**Task goal**. Your reply must hold the lines from the one containing "[5:29.51-5:29.71]" to the end of the entries, copied exactly, with pictures excluded.

Stored data entries
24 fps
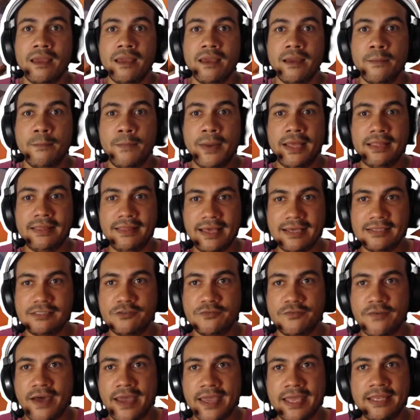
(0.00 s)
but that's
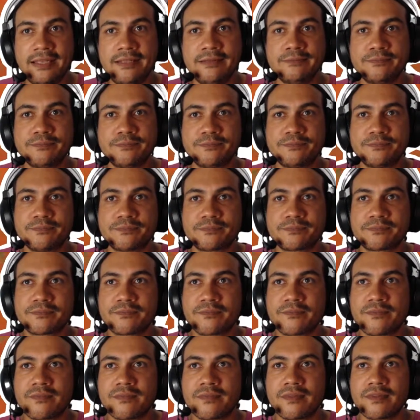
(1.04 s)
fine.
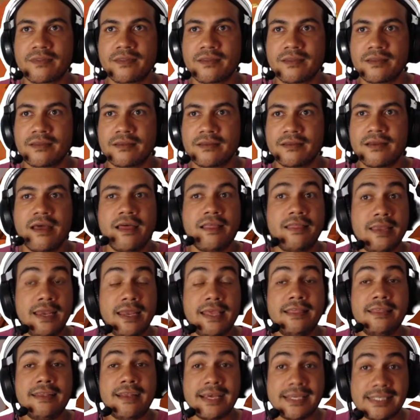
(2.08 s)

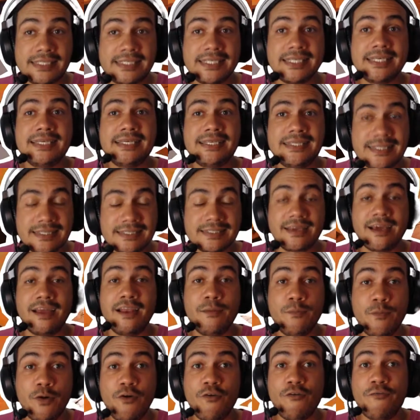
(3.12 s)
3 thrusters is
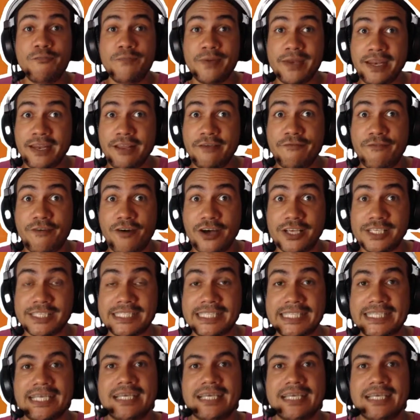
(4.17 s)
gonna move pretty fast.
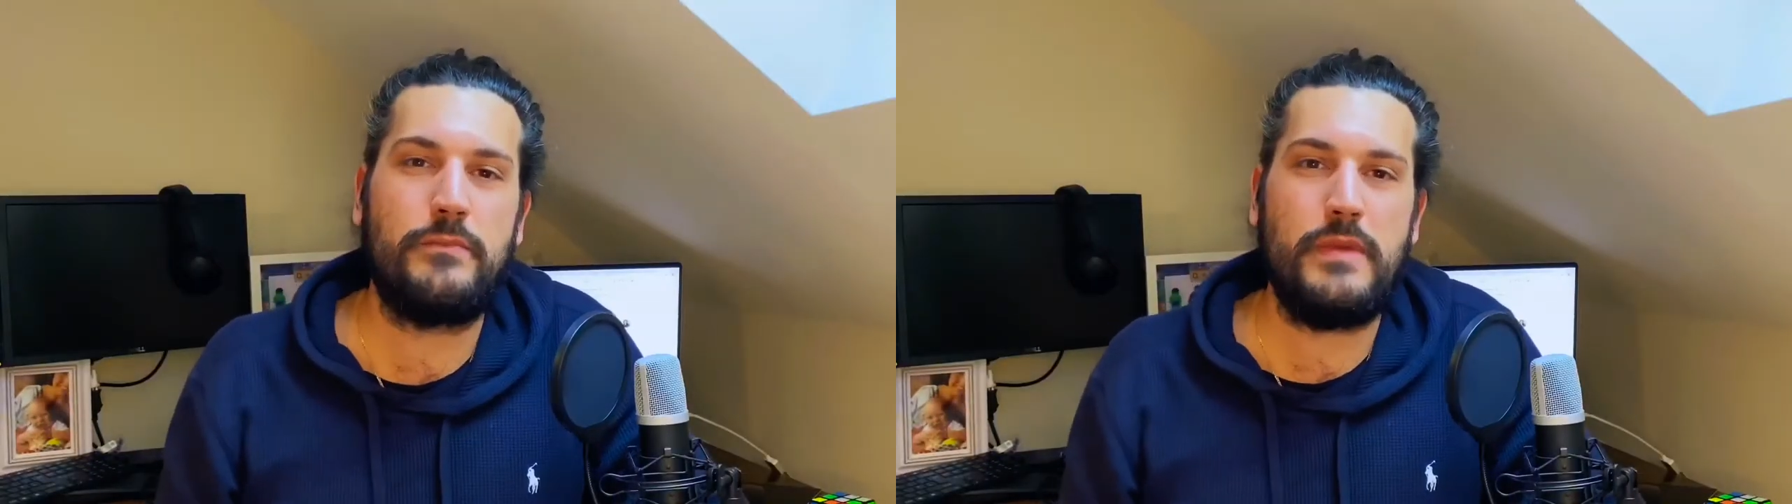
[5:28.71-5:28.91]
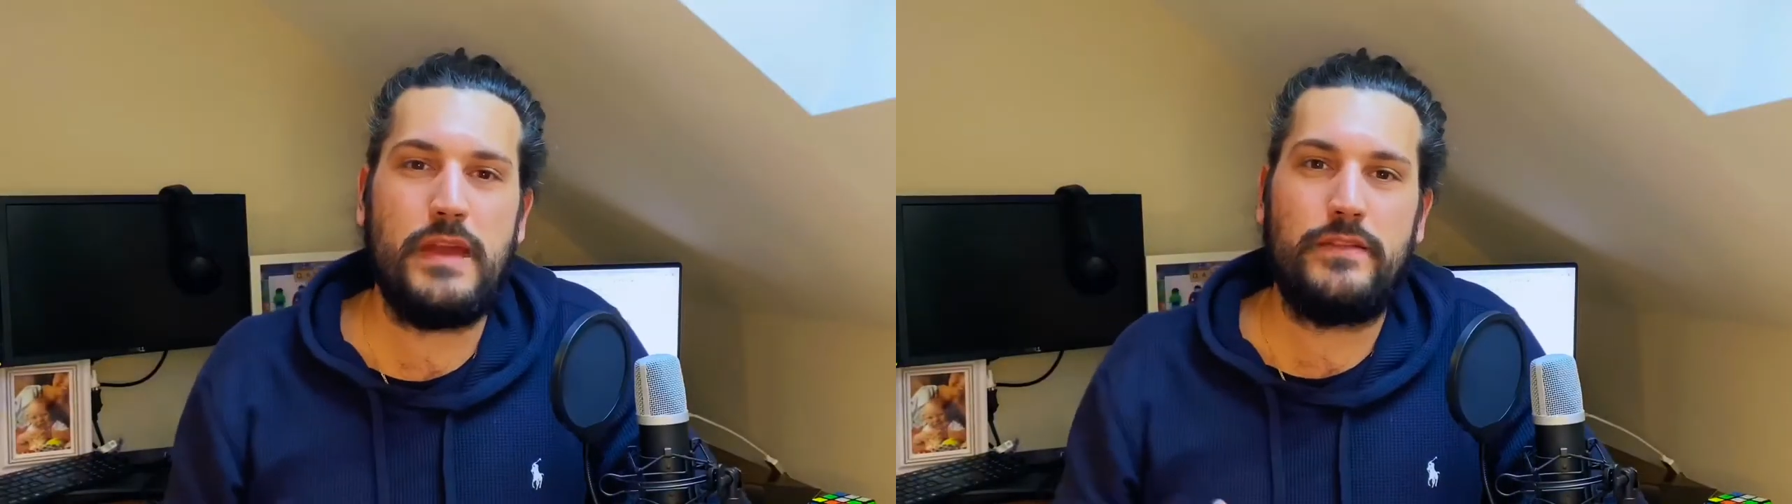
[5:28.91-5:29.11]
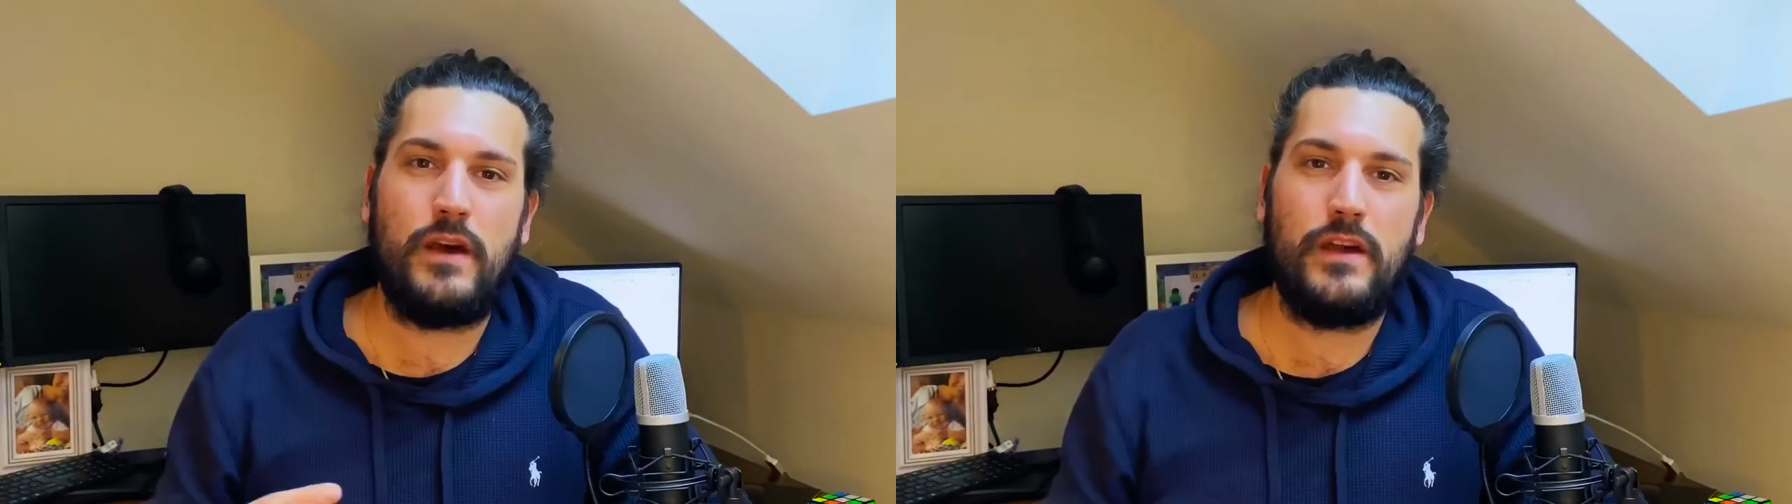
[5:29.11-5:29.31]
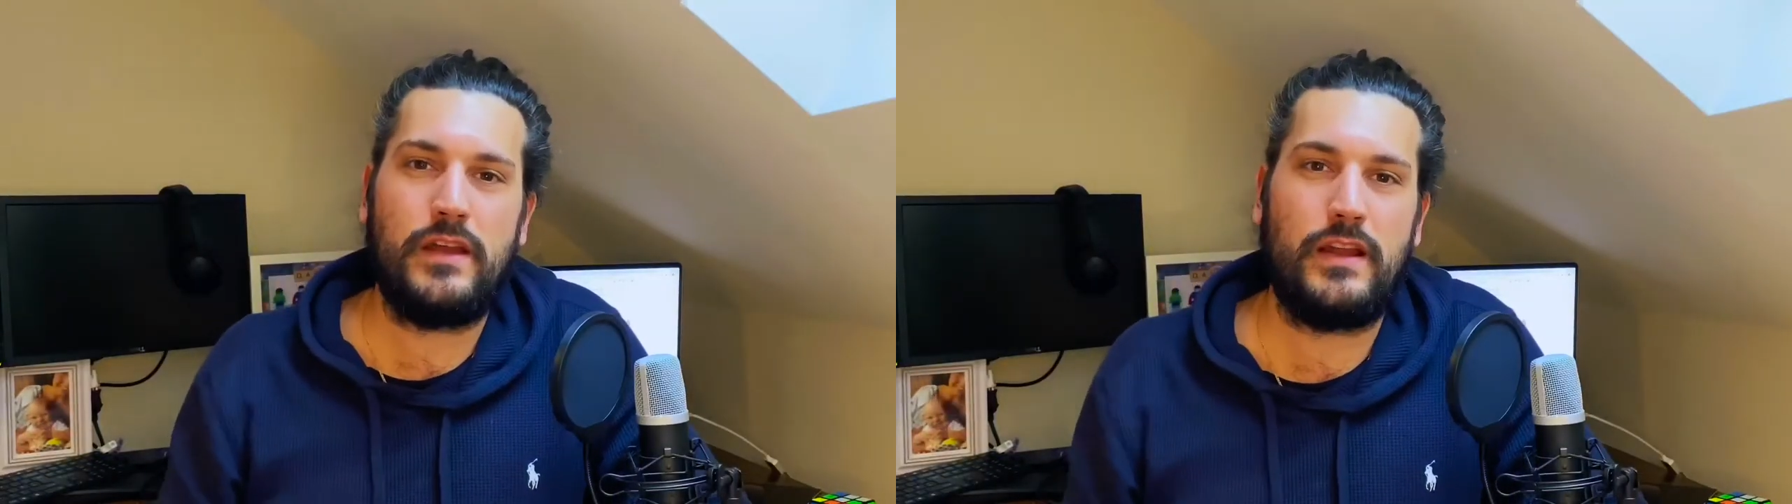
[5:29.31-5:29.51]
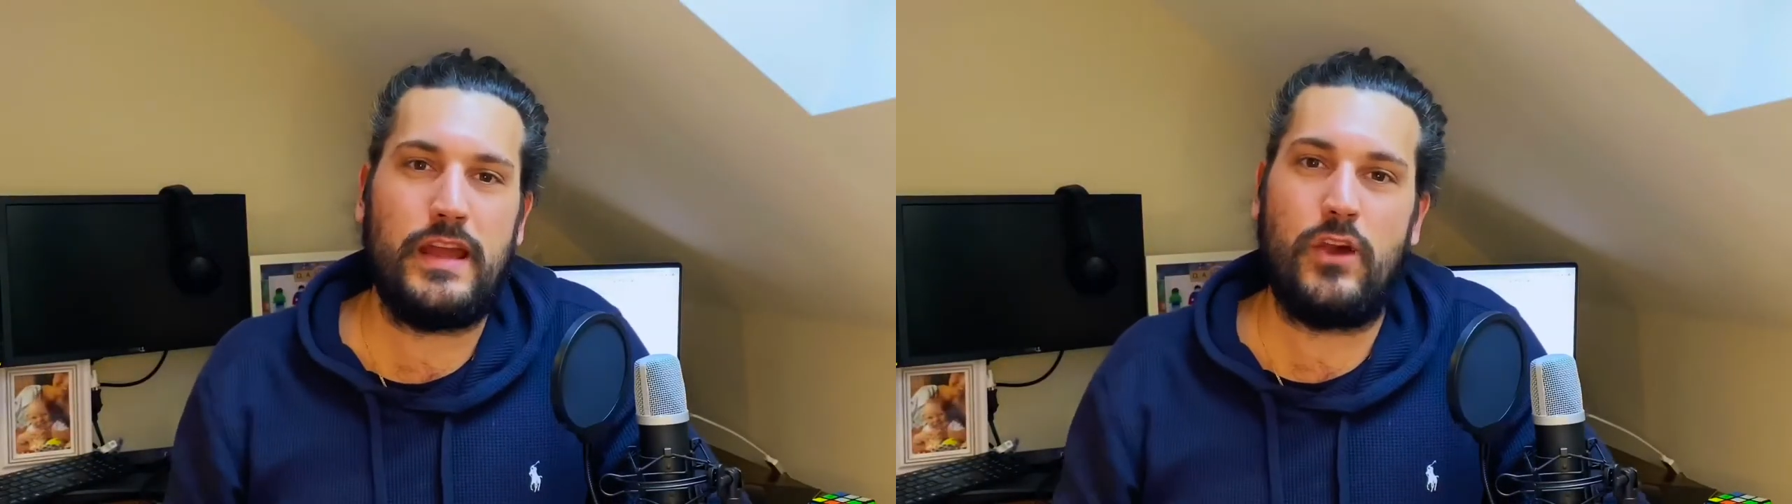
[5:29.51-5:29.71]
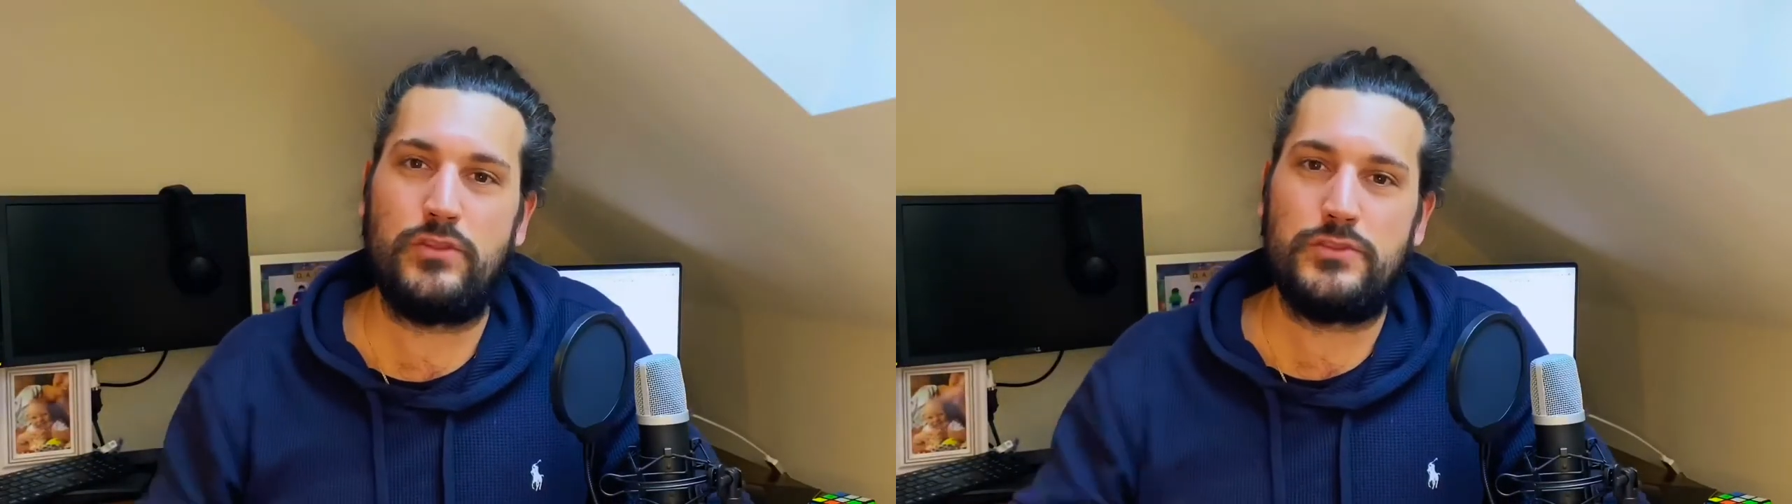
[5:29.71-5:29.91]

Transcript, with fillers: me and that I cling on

**Answer box**.
[5:29.51-5:29.71]
[5:29.71-5:29.91]

Transcript, with fillers: me and that I cling on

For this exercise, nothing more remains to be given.